Exercise directions:
Below are some records; repeat them all exactly, minus the pictures.

Source records:
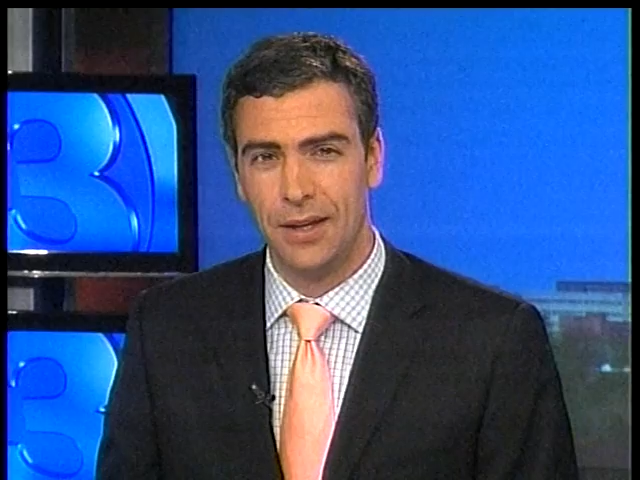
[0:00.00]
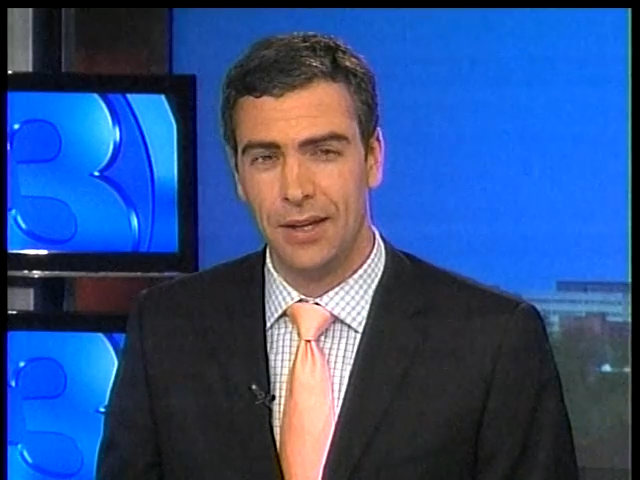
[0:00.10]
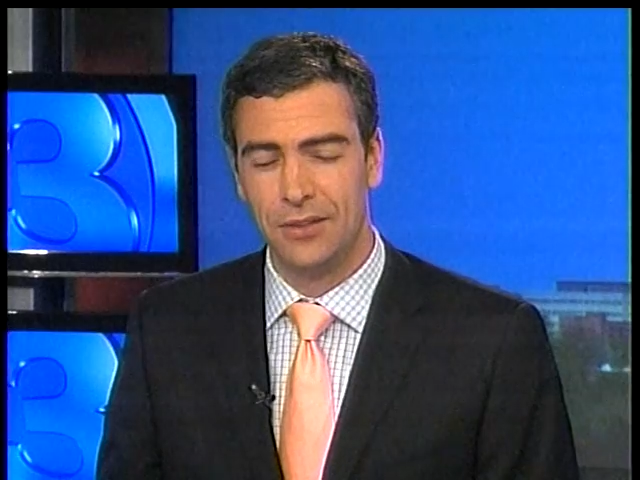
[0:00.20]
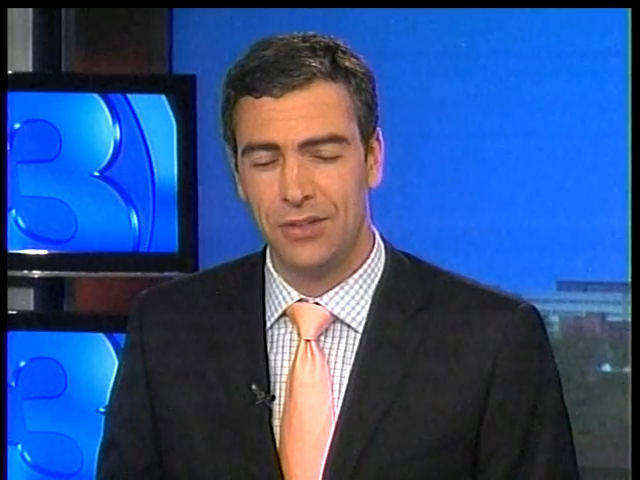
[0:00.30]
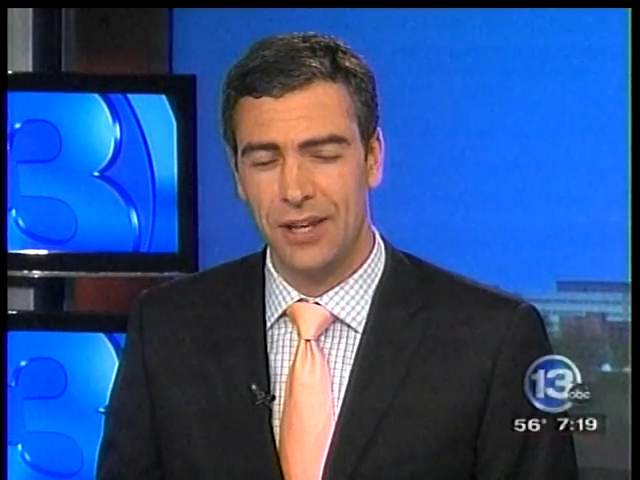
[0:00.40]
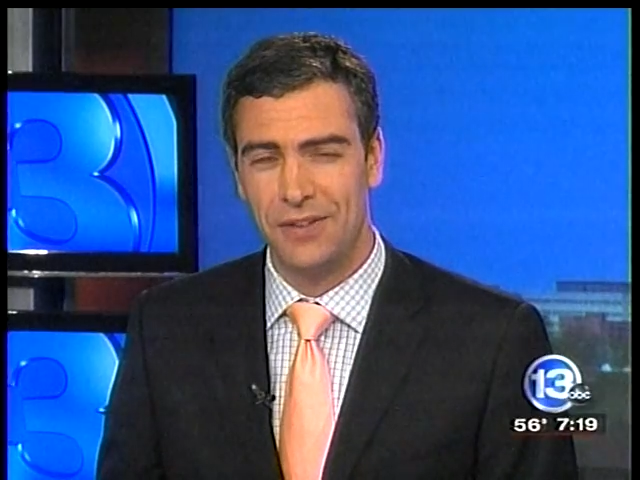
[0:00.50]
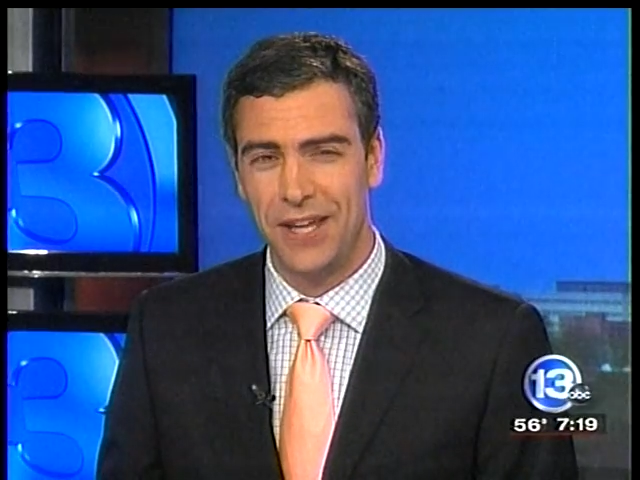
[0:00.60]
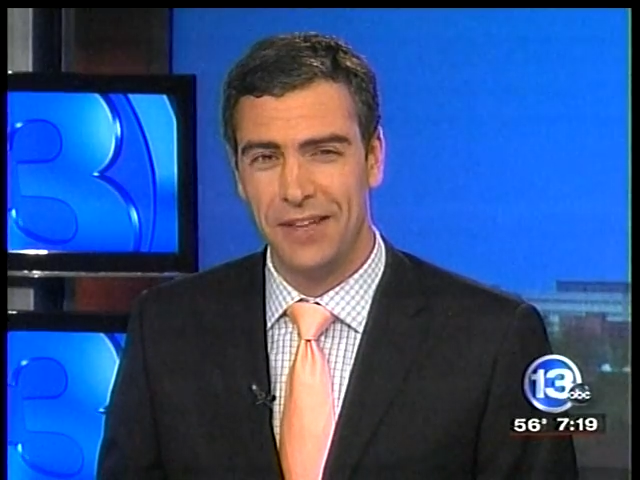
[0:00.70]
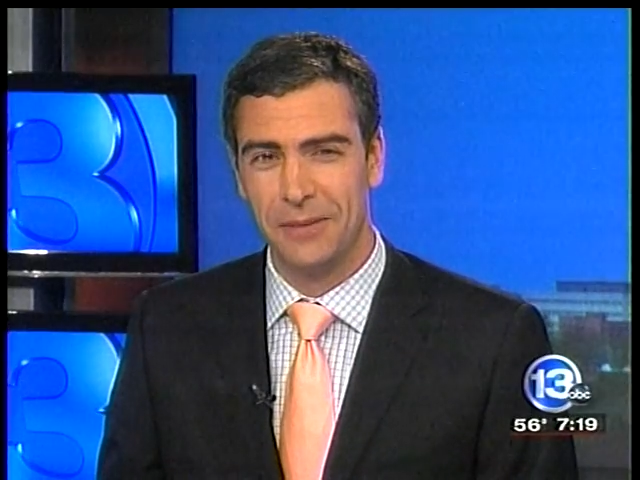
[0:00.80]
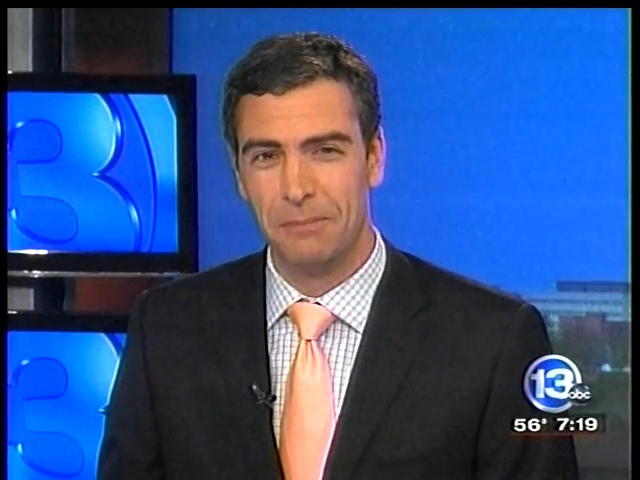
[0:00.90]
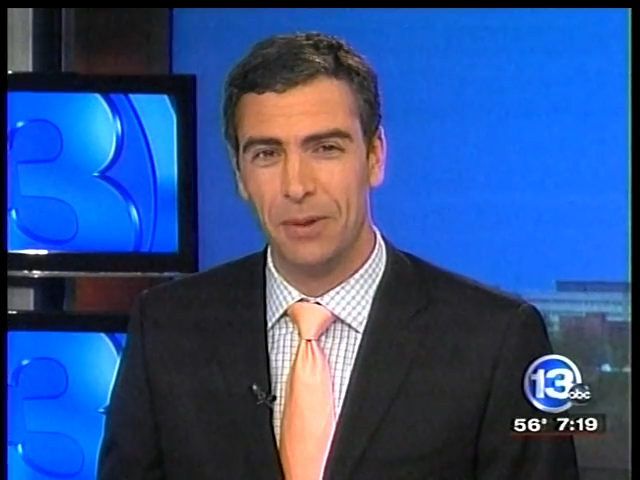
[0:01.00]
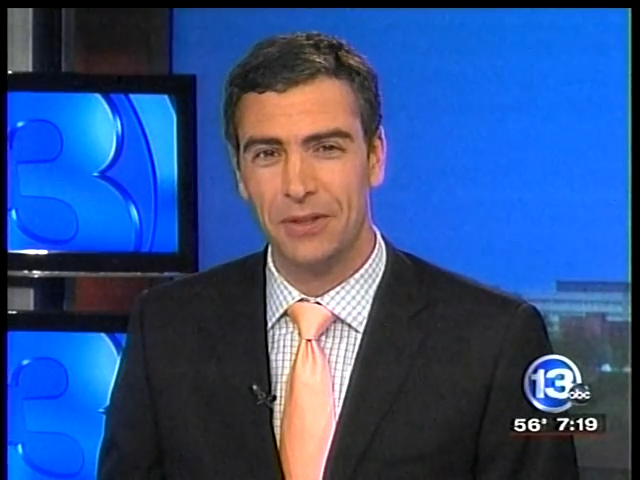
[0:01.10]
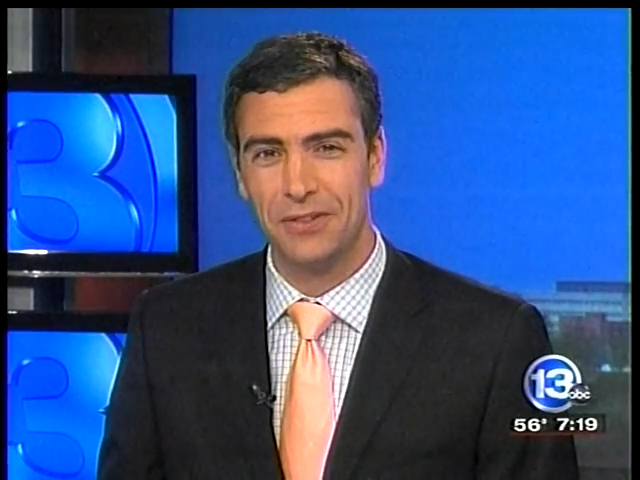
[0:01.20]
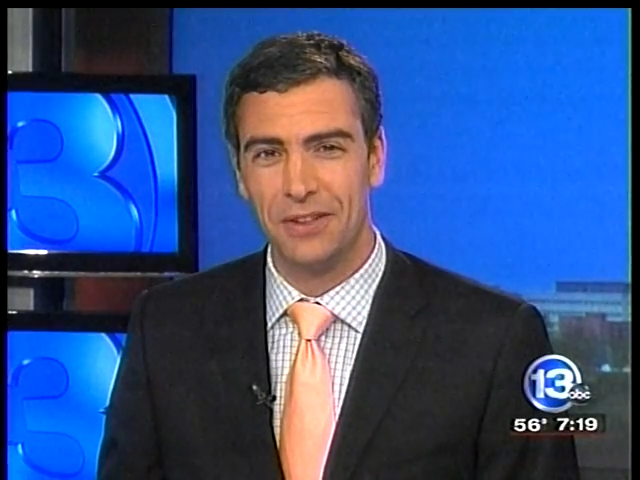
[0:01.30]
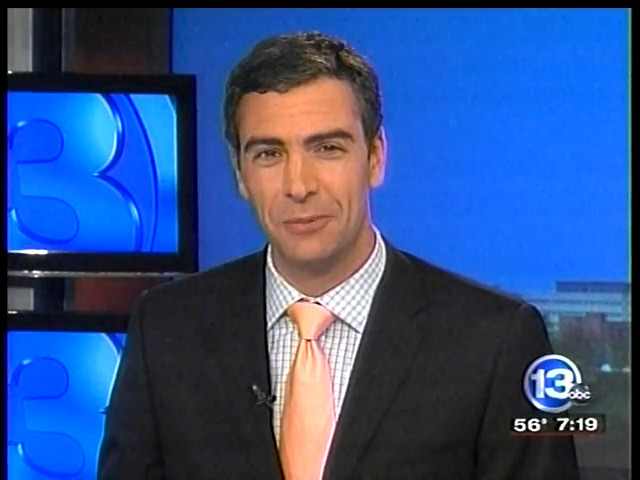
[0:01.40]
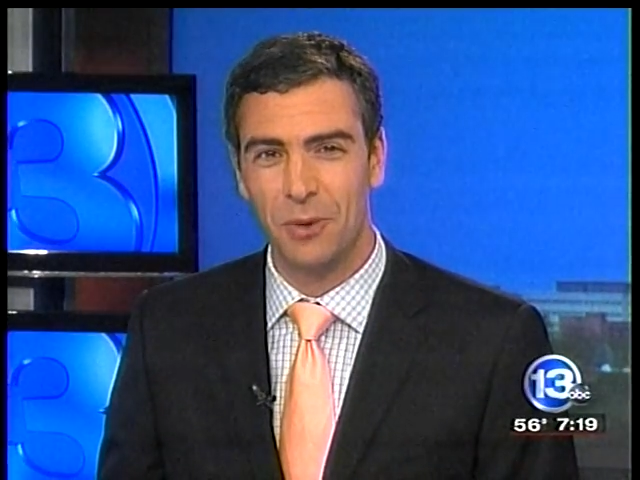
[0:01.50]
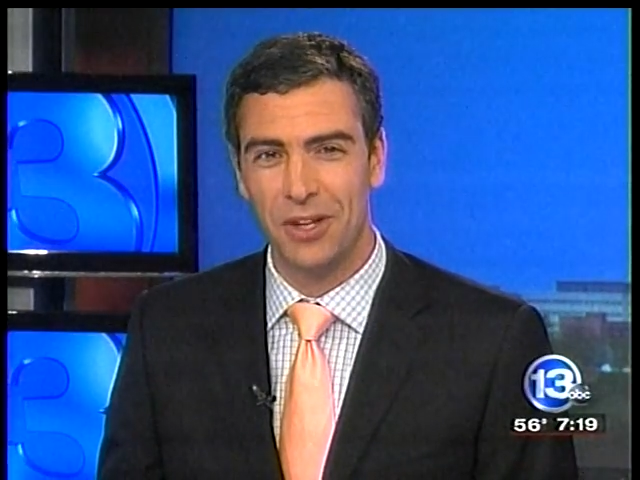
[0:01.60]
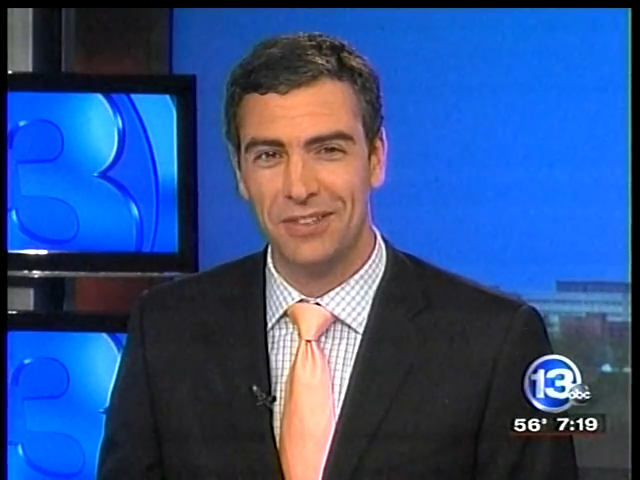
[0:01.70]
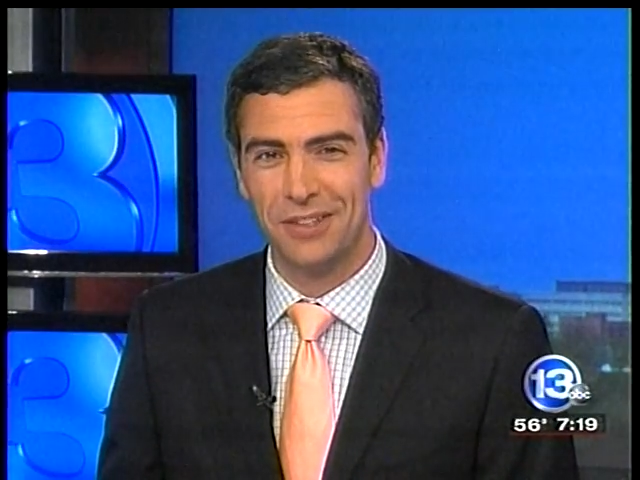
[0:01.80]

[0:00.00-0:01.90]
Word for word: Instead of hitting the books this morning,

Result:
[0:00.00]
[0:00.10]
[0:00.20]
[0:00.30]
[0:00.40]
[0:00.50]
[0:00.60]
[0:00.70]
[0:00.80]
[0:00.90]
[0:01.00]
[0:01.10]
[0:01.20]
[0:01.30]
[0:01.40]
[0:01.50]
[0:01.60]
[0:01.70]
[0:01.80]

[0:00.00-0:01.90]
Word for word: Instead of hitting the books this morning,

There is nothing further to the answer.